**Data supplied**
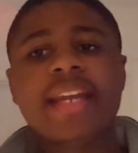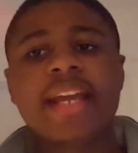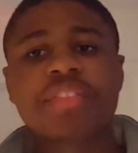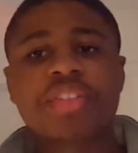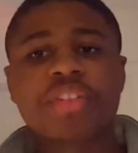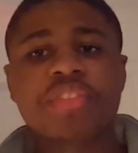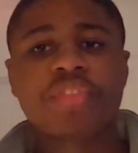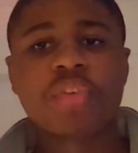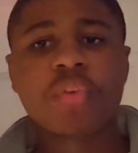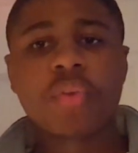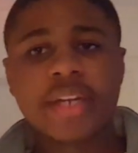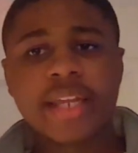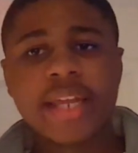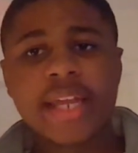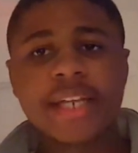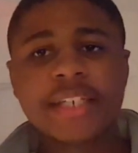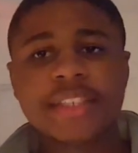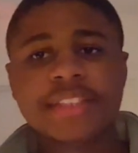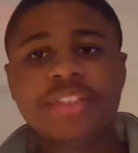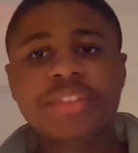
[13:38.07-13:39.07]
And then
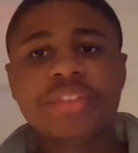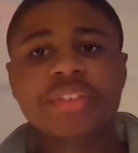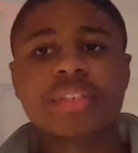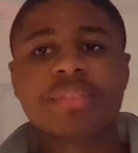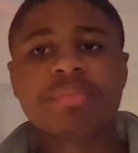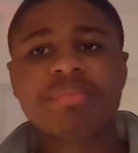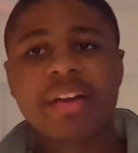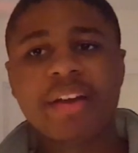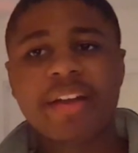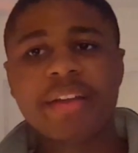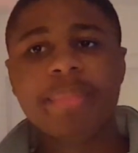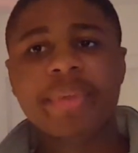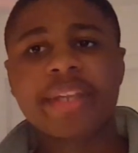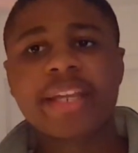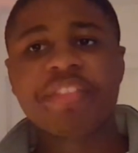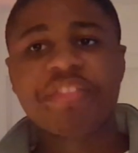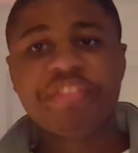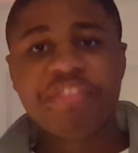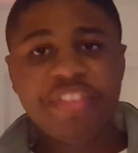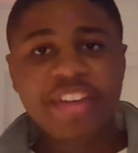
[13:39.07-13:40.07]
after 4 days, you
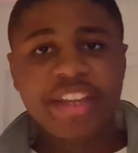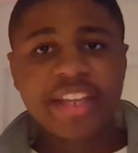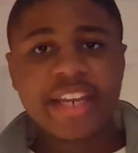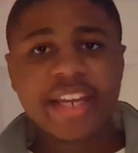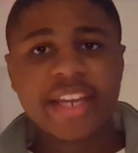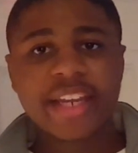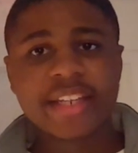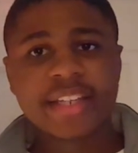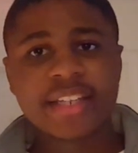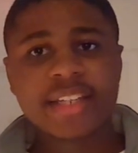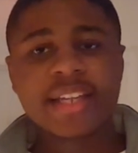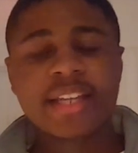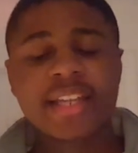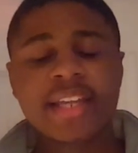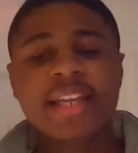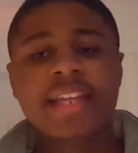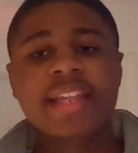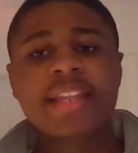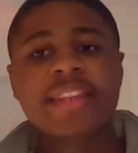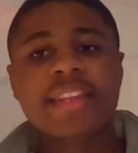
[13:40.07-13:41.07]
can probably begin
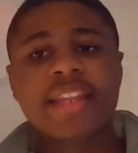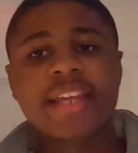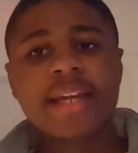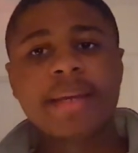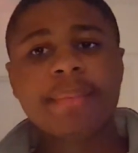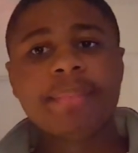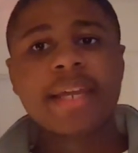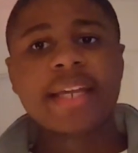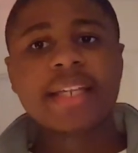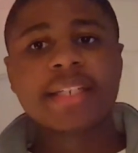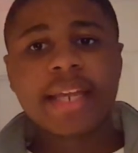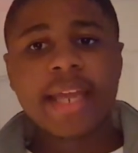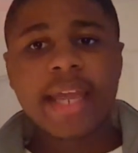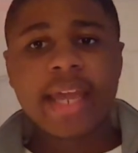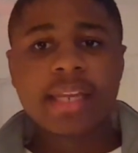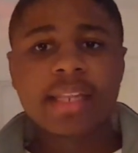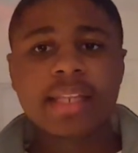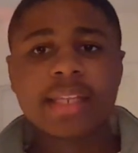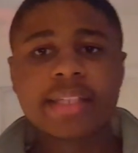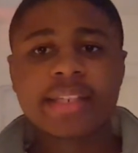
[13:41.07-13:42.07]
feeding
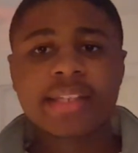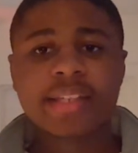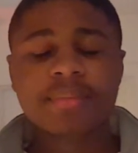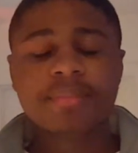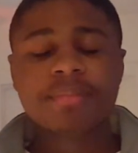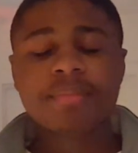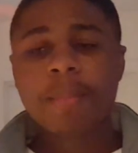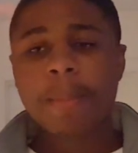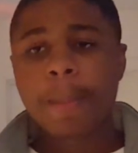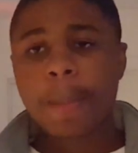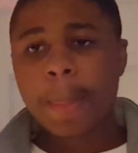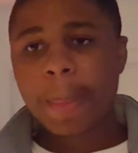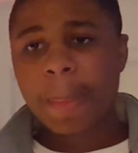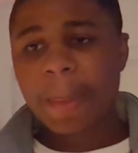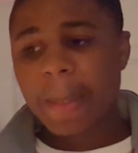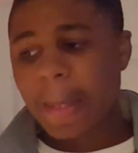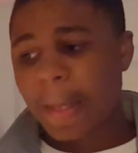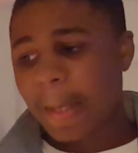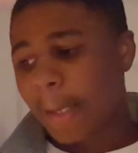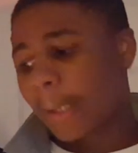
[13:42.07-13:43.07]
them and handling
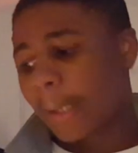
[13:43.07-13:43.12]
them.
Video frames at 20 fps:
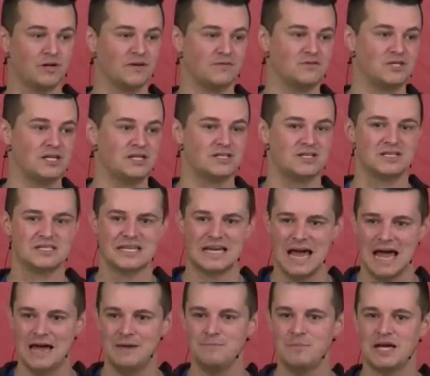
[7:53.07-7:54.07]
the book of Genesis,
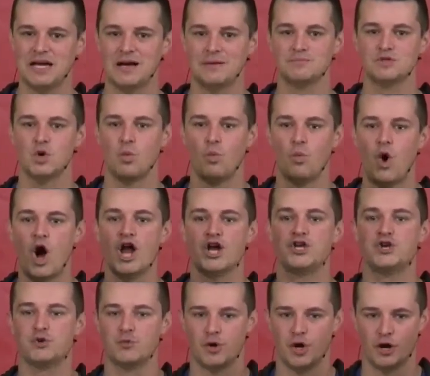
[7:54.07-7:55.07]
Cain becomes a
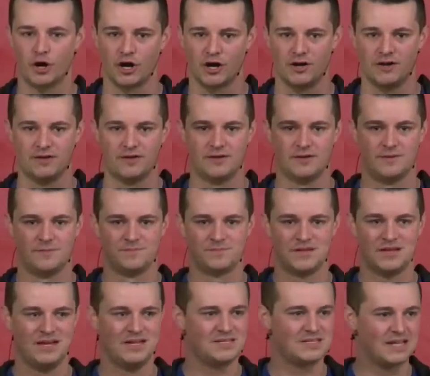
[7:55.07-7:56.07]
wanderer.
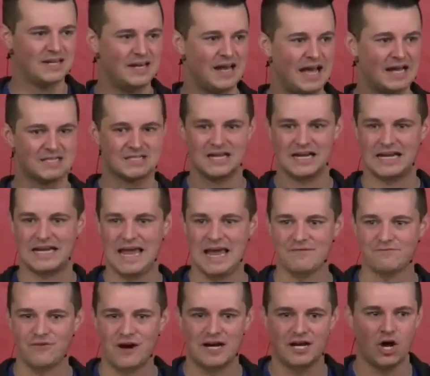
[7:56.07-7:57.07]
He's in exile. He
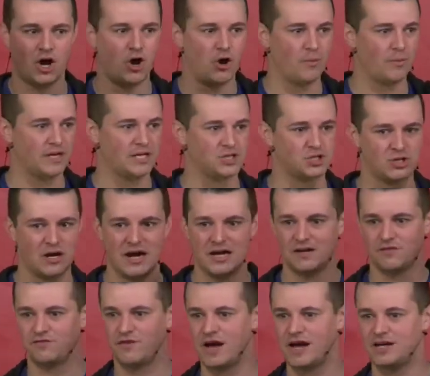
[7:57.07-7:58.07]
can't find a home, and he's
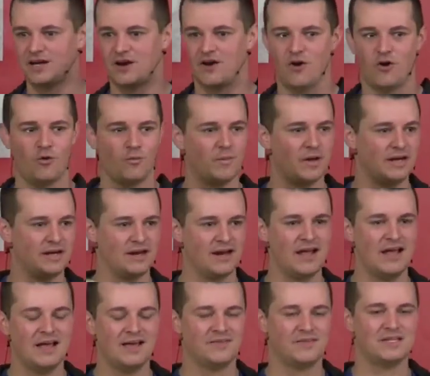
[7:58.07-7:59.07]
trying to find a home, and
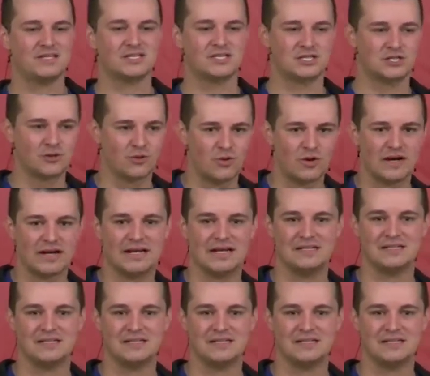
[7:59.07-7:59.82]
this story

**Required action**
Your task is to write out, exactly and without pictures, only the lines from the one holding "Video frames at" to the last line of the data.

**Answer to the problem**
Video frames at 20 fps:
[7:53.07-7:54.07]
the book of Genesis,
[7:54.07-7:55.07]
Cain becomes a
[7:55.07-7:56.07]
wanderer.
[7:56.07-7:57.07]
He's in exile. He
[7:57.07-7:58.07]
can't find a home, and he's
[7:58.07-7:59.07]
trying to find a home, and
[7:59.07-7:59.82]
this story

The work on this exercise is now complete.